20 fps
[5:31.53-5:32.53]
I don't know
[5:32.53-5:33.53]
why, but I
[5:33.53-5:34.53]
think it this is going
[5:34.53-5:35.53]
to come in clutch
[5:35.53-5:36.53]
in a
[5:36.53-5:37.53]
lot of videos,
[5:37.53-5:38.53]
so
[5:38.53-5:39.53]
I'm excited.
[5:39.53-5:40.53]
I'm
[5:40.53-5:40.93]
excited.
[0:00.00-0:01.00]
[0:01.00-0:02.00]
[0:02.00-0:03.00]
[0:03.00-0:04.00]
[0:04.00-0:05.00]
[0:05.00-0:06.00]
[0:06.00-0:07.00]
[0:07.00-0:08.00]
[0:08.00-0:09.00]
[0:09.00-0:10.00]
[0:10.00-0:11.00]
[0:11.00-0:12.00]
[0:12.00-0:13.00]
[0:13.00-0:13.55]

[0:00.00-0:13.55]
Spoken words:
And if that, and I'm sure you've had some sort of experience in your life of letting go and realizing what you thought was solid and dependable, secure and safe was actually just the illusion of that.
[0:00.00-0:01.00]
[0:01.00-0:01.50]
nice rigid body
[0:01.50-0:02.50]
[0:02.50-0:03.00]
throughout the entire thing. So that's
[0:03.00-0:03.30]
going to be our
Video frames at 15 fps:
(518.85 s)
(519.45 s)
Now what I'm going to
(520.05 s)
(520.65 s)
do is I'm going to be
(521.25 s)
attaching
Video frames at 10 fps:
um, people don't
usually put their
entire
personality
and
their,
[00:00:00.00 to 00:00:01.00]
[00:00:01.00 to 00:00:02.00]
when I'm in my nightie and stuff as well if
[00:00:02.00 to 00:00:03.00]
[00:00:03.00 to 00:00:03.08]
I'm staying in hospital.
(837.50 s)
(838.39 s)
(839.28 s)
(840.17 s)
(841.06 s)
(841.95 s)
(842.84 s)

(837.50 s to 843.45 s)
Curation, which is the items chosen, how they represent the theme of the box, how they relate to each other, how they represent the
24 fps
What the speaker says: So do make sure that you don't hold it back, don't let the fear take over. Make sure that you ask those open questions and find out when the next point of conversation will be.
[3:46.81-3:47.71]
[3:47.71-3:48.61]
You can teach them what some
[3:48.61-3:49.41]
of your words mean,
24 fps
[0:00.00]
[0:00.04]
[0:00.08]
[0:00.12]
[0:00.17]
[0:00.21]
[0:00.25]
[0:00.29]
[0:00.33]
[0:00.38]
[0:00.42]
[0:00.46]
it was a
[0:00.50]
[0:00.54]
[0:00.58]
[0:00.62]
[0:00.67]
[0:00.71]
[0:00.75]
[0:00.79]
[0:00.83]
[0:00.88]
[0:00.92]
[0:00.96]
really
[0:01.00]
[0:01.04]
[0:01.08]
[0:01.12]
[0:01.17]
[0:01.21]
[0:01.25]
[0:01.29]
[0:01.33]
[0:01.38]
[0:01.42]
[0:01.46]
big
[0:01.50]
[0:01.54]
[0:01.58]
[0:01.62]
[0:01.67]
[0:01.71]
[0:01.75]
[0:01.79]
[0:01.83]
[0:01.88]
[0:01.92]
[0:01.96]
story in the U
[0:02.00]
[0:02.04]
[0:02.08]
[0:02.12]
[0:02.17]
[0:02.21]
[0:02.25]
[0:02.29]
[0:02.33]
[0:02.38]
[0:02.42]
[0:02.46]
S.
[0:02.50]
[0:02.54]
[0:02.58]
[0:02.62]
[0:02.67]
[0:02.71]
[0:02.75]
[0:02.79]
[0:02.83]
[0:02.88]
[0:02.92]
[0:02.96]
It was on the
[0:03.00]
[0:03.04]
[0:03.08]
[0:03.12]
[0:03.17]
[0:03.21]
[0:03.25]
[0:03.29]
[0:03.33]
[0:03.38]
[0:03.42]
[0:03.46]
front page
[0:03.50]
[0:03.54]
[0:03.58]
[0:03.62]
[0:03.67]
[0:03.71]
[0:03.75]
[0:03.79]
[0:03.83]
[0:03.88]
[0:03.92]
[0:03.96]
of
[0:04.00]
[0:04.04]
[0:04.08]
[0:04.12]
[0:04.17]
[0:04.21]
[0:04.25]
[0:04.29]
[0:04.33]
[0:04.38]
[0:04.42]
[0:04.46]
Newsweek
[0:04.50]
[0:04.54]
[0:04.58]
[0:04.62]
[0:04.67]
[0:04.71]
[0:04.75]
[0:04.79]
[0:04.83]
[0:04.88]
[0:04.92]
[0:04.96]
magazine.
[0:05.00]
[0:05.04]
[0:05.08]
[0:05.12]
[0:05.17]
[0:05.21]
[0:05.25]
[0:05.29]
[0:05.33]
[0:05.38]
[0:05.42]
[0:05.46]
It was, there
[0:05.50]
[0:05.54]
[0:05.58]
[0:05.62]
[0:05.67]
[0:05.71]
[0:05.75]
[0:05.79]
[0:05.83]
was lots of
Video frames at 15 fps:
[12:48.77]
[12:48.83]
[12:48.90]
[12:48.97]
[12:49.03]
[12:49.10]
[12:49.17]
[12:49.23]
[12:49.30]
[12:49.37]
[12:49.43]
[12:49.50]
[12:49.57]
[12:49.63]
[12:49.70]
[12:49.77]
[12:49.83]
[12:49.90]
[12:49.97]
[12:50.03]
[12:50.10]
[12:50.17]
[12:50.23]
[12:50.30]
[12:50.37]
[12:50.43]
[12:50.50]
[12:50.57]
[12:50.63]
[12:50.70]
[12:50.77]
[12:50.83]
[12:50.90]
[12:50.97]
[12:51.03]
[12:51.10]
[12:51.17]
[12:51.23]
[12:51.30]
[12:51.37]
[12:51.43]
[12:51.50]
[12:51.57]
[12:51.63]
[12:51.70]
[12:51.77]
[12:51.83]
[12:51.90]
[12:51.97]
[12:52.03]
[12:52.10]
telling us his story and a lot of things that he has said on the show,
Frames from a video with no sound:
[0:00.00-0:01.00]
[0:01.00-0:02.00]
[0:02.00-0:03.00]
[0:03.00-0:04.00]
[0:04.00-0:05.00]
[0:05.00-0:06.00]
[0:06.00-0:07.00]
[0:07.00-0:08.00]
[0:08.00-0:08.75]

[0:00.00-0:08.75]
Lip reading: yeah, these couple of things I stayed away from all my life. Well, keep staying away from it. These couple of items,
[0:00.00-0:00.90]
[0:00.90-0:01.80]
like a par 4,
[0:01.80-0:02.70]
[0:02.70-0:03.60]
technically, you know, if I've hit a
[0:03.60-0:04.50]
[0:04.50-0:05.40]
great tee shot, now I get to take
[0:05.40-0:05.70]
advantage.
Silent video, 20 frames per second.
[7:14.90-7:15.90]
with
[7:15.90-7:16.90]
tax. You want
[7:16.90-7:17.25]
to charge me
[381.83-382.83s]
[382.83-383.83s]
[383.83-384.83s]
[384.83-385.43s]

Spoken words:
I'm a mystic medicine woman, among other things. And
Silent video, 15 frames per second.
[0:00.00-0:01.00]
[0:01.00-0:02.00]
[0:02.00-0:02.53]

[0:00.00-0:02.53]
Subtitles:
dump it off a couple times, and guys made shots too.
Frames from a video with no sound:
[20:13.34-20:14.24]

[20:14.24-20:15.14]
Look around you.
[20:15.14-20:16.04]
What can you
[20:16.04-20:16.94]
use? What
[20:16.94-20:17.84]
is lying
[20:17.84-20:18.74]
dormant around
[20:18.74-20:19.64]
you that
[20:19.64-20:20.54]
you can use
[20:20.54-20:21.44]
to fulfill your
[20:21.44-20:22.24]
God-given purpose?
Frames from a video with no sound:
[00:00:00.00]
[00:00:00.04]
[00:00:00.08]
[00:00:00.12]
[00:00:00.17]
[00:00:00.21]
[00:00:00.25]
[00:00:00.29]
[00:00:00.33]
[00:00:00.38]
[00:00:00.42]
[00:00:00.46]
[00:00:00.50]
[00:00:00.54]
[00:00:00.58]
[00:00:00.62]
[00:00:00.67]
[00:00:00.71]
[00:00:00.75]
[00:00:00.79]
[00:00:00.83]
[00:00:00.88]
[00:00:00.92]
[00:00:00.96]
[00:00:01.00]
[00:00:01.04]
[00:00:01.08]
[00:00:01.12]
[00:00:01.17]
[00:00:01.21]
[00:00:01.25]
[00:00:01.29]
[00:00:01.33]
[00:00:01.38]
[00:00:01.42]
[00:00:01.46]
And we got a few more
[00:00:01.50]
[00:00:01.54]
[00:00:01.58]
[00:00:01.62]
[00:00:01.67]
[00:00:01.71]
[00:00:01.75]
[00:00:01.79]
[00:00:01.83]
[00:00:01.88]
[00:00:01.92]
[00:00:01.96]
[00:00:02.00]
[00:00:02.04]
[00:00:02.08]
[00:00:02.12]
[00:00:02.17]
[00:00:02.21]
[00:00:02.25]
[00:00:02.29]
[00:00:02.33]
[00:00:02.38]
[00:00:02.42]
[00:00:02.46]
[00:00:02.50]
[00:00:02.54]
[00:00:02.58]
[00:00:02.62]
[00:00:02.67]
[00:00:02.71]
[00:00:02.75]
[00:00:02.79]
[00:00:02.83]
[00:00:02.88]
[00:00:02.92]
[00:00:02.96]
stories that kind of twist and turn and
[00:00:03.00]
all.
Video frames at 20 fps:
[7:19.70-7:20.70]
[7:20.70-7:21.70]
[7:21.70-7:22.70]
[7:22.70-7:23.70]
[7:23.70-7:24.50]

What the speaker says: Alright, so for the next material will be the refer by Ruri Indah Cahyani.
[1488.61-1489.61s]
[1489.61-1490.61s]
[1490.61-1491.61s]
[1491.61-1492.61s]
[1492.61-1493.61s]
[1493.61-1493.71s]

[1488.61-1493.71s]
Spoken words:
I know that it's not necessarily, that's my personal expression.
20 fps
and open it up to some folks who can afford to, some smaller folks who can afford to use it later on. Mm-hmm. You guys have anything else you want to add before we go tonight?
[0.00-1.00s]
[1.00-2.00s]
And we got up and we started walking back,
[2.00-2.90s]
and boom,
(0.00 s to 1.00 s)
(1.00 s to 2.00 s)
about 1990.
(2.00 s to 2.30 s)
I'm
----------------------------------------
* _Required action_: Return all lines in the entries above that carry the word "says".

* _Exercise response_:
What the speaker says: So do make sure that you don't hold it back, don't let the fear take over. Make sure that you ask those open questions and find out when the next point of conversation will be.
What the speaker says: Alright, so for the next material will be the refer by Ruri Indah Cahyani.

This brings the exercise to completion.